Kadastro sırasında 225 ada 130 ve 354, 308 ada 88 ve 278, 280 ada 14, 311 ada 213 parsel sayılı sırasıyla 13.307.31 m2, 7564.82 m2, 9371.58 m2, 2745.30 m2, 4073.37 m2, 4131.42 m2 yüzölçümündeki taşınmazlar tapu kaydına dayanılarak davalı Hazine adına tespit edilmişlerdir. Davacı Mehmet Bolat miras yoluyla gelen hakka, paylaşmaya, satın almaya ve zilyetliğe dayanarak 308 ada 278 ve 311 ada 213 no’lu taşınmazların kız kardeşi Şerife ile birlikte, diğer taşınmazların kendi adına tescili istemiyle dava açmıştır. Mahkemece davanın kısmen kabulüne, 308 ada 278 ve 311 ada 213 no’lu taşınmazların 1/2 payının davacı Mehmet Bolat, 1/2 payın tespit gibi tesciline, diğer taşınmazların davacı Mehmet Bolat adına tapuya tesciline karar verilmiş, hüküm davalı Hazine tarafından temyiz edilmiştir.
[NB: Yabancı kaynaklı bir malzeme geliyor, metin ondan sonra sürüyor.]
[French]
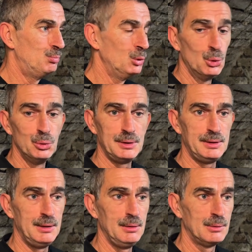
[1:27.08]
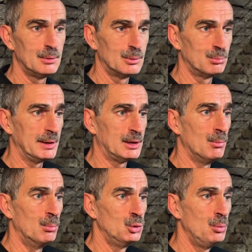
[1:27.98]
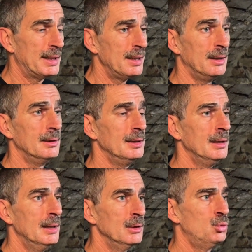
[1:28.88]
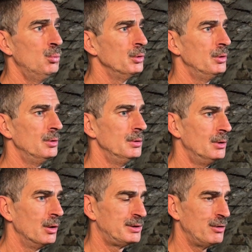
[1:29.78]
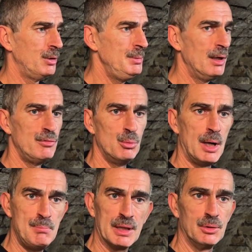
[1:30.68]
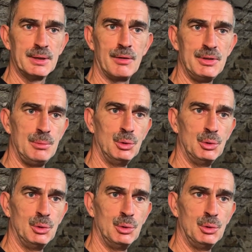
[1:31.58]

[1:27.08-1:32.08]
Peugeot, c'était pratiquement Motobécane. Tout le monde euh, dans sa famille, y avait au moins une personne qui travaillait chez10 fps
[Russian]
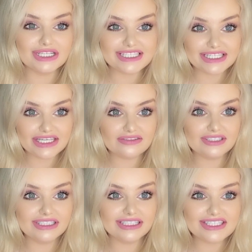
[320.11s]

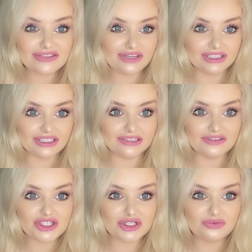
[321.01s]
рассеивания света на
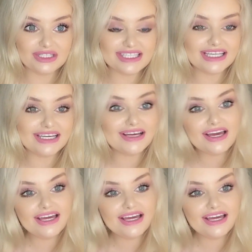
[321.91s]
вашем лице,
1- Dava konusu 88, 130, 278 ve 354 parsel sayılı taşınmazların tespitlerine dayanak yapılan hazine tapusunun oluştuğu dönemden önce sözü edilen taşınmazlar üzerinde adlarına tescile karar verilen zilyet davacı Mehmet Bolat yararına 3402 sayılı Kadastro Kanunu’nun 46/1 maddesi hükmünde öngörülen kazandırıcı zamanaşımı zilyetliği ile taşınmaz edinme koşullarının gerçekleştiği mahkemece yapılan keşif, uygulama toplanıp değerlendirilen delillerle belirlenmiştir.
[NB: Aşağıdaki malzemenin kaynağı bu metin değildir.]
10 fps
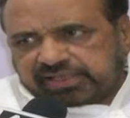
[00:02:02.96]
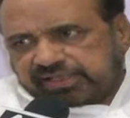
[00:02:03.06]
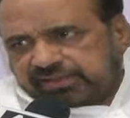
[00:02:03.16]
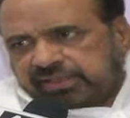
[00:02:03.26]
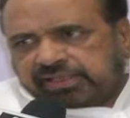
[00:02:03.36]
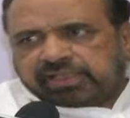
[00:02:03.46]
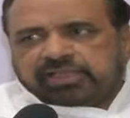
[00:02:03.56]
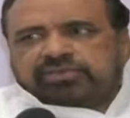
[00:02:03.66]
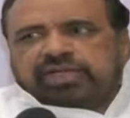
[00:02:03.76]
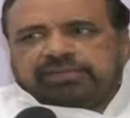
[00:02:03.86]
सारा
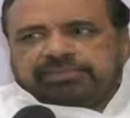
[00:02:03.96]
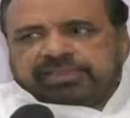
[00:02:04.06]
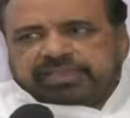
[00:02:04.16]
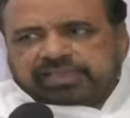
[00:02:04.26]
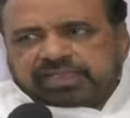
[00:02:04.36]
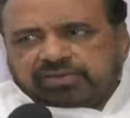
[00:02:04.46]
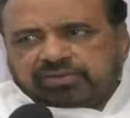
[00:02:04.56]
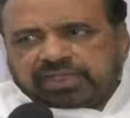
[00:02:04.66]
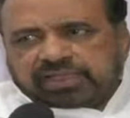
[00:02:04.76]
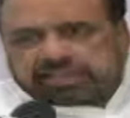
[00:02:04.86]
तो आपने देखा
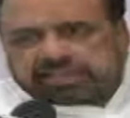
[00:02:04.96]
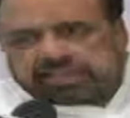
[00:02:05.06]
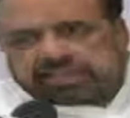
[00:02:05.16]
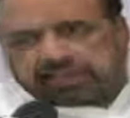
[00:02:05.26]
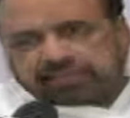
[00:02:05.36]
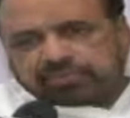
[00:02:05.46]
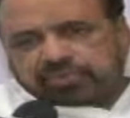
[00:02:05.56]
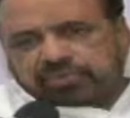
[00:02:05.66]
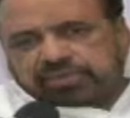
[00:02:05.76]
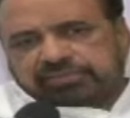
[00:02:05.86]
होगा कि जब हम
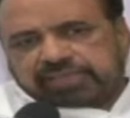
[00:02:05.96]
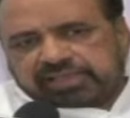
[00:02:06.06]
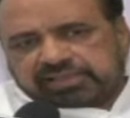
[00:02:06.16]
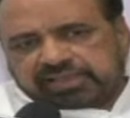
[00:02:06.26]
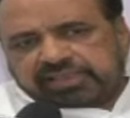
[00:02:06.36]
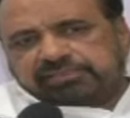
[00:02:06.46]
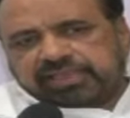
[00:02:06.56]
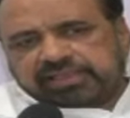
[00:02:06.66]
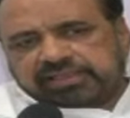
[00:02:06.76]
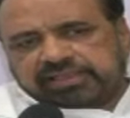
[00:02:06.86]
लोगों की बात नहीं
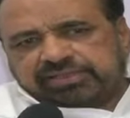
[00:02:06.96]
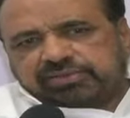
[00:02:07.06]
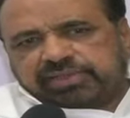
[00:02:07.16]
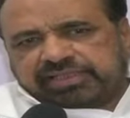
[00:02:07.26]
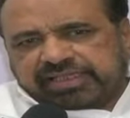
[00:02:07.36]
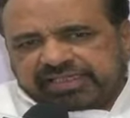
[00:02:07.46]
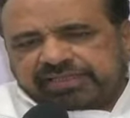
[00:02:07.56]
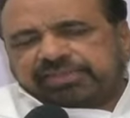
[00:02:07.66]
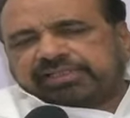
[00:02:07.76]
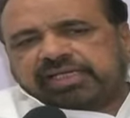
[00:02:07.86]
मानी गई जो एजेंडे
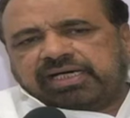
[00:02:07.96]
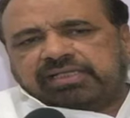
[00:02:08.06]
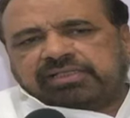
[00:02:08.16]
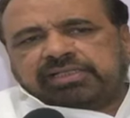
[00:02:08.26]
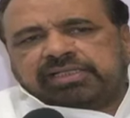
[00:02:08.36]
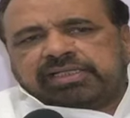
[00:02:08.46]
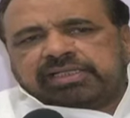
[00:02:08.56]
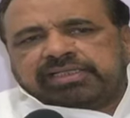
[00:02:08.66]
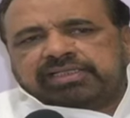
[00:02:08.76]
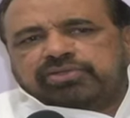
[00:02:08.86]
में था
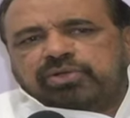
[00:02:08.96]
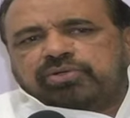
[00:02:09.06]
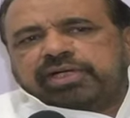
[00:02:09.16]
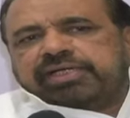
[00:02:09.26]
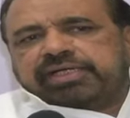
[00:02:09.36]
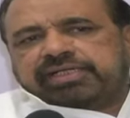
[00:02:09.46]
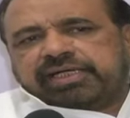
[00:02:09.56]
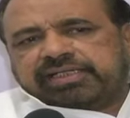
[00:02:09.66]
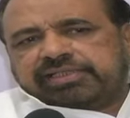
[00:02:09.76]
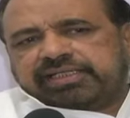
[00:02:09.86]
कि दो कैंडिडेट
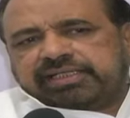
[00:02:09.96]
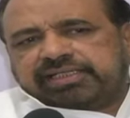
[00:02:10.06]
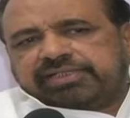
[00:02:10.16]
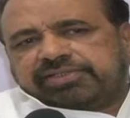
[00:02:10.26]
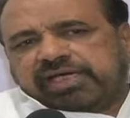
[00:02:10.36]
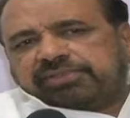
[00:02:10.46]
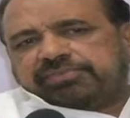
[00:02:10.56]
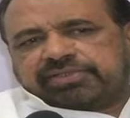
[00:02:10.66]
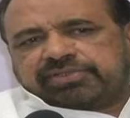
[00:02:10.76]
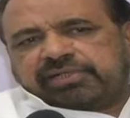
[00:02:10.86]
खड़े थे एक के चार
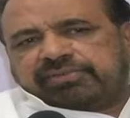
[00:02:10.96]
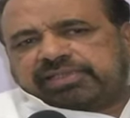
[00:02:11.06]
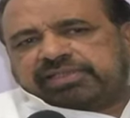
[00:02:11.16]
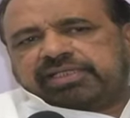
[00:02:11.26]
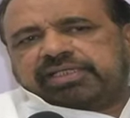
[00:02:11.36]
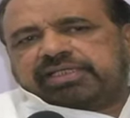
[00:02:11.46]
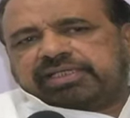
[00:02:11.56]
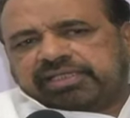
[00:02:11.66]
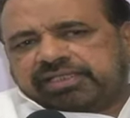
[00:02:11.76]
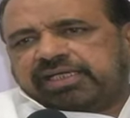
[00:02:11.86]
प्रस्तावक थे एक
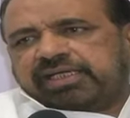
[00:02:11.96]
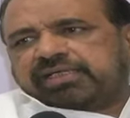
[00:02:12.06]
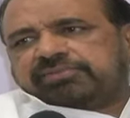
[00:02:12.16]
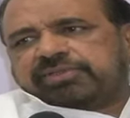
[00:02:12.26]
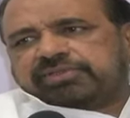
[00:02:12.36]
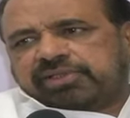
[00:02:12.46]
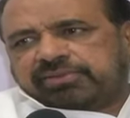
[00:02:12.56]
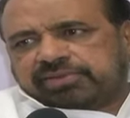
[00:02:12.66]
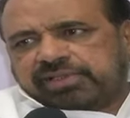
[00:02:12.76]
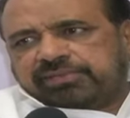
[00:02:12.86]
के एक अलग
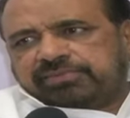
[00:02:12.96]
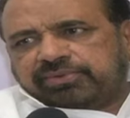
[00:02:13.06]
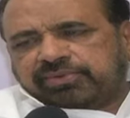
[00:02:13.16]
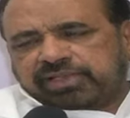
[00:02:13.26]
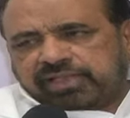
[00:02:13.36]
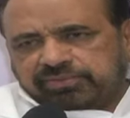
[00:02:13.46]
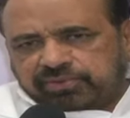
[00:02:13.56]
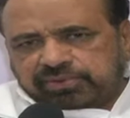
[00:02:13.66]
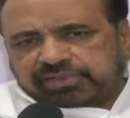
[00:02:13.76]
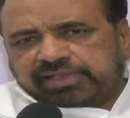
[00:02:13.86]
प्रस्तावक था हम लोग हम
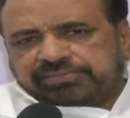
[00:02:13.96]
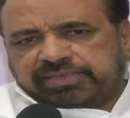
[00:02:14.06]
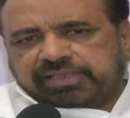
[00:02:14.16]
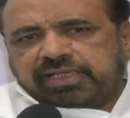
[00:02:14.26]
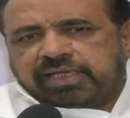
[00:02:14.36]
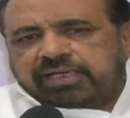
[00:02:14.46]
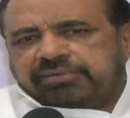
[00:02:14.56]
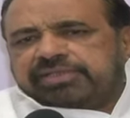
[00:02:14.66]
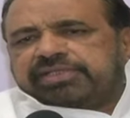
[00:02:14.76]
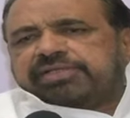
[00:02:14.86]
लोगों की तरफ से
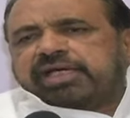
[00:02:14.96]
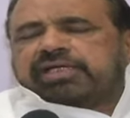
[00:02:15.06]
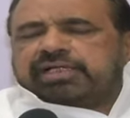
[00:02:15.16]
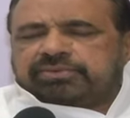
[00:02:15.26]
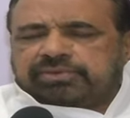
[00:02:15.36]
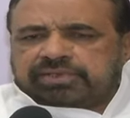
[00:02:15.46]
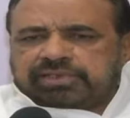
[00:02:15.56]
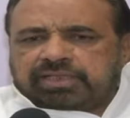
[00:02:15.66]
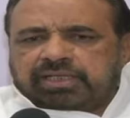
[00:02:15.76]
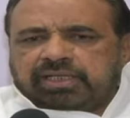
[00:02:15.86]
विजय शाह खड़े हुए थे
Öte yandan mahkemece 3402 sayılı Kadastro Kanunu’nun 29. maddesi hükmüne göre tereke adına dava açılmadığı göz önüne alınarak davanın payla sınırlı olarak çözümlenmiş olmasında da bir isabetsizlik bulunmamaktadır. Bu nedenler ve hükümde gösterilen diğer gerekçelere göre davalı hazinenin 278 ve 354 parsel sayılı taşınmazlarla ilgili hükme yönelik temyiz itirazlarının reddi ile aleyhindeki hükmün ONANMASINA,

2- Mahkemece dava ve temyiz konusu 14 ve 213 parsel sayılı taşınmazlara revizyon gören davalı hazinenin tutunduğu tapu kaydının temelini oluşturan belirtmelik tutanağı içeriği dikkate alındığında sözü edilen taşınmazların mera olup olmadığının belirlenmesi için yöntemine uygun şekilde mera araştırma yapılması gerekir. Ne var ki mahkemece taşınmazların mera olmadığı kabul edilmiş ise de bu doğrultuda herhangi bir araştırma ve soruşturma yapılmamıştır.
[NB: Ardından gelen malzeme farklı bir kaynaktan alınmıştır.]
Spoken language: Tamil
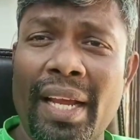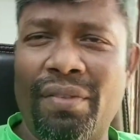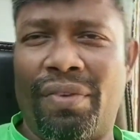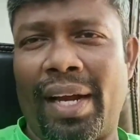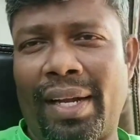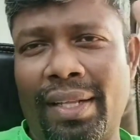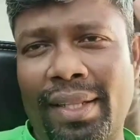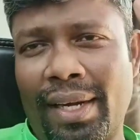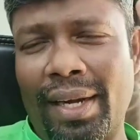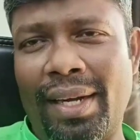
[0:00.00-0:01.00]
இன்ஃபேக்ட்
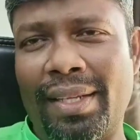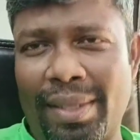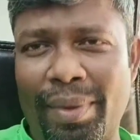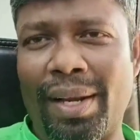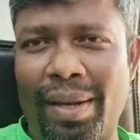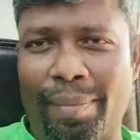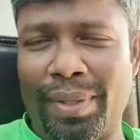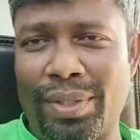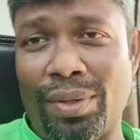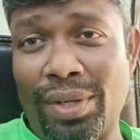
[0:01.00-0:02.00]
இந்த ரெண்டு செமினாரில்
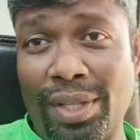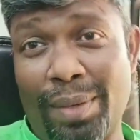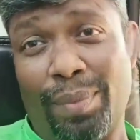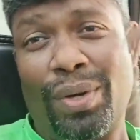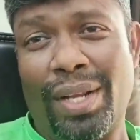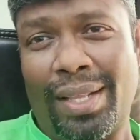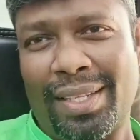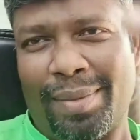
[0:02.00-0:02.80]
பேசுகிறதும் இதுக்கு முன்னாடி எந்தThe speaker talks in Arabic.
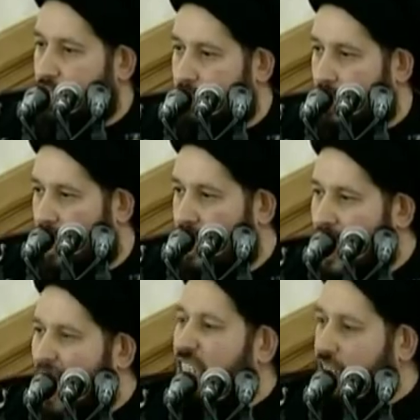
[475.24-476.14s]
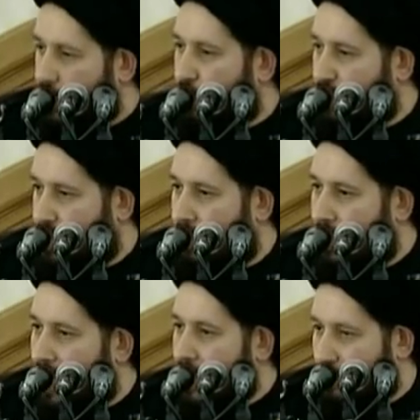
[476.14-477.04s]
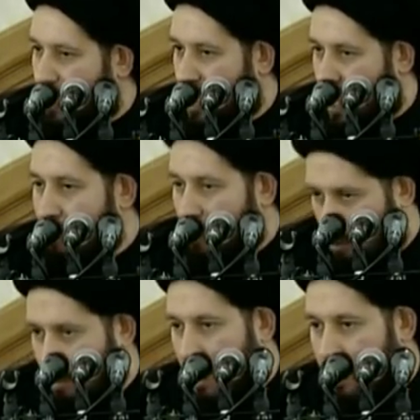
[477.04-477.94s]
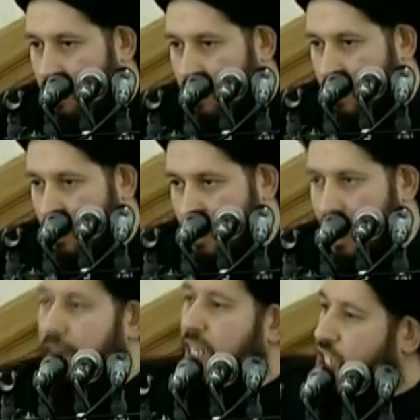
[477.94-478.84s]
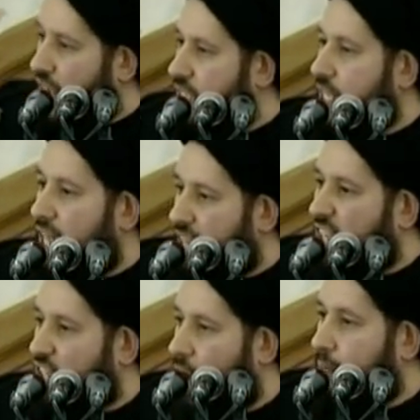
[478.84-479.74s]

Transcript: سبيل الله التصدق في سبيل الله يصبح شيئا مبغوضا لأن الشخص الذي اغتاب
Mahkemece bir yerin mera olup olmadığı öncelikle taşınmazın bulunduğu çalışma alanında tahsisli mera olup olmadığının ilgili merciilerden Köy Hizmetleri İl Müdürlüğü ile mülkü amirlikten sorulup saptanması, mera tahsis kaydı var ise mera tahsis kaydı ve dayanağı belgelerin getirtilip uygulanması dava konusu taşınmazın mera tahsis kaydı kapsamında kalıp kalmadığının belirlenmesi, mera tahsis kaydı yok ise, davada yararı olmayan komşu köyler halkından seçilecek yerel bilirkişi aracılığı ile dava konusu taşınmazın mera olup olmadığının sorulup saptanması, bilirkişi sözleri yeterli görülmediği takdirde tarafların aynı usulle gösterecekleri tanıklarının taşınmazın başında dinlenilmesi, bilirkişi, tanık sözlerinin değerlendirilmesinde komşu parsellerin tutanak örneği ve dayanağı belgelerden yararlanılması, gerektiğinde uzman bilirkişiye başvurulması ve tutanak bilirkişilerinin dinlenilmesi, böylece mera olup olmadığının belirlenmesi gerekir.

Mahkemece açıklanan biçimde araştırma yapılmamıştır. O halde, yukarıda açıklandığı biçimde araştırma, inceleme yapılmalı, taşınmazın mera olduğu sonucuna varıldığı takdirde hazine tapusunun oluştuğu dönemden önce taşınmazlar üzerinde sürdürülen zilyetliğin süresi ne olursa olsun hukukça değer taşımayacağı dikkate alınmalı hazine tapusuna değer verilerek taşınmazların hazine adına tesciline karar verilmelidir. Aksi halde zilyetlik delilleri birlikte değerlendirilerek sonucuna göre bir hüküm kurulmalıdır.

Sonuç: Bu nedenlerle davalı Hazinenin yerinde görülen temyiz itirazlarının kabulü ile 14 ve 213 parsel sayılı taşınmazlarla ilgili hükmün BOZULMASINA, 15.4.2004 gününde oybirliği ile karar verildi.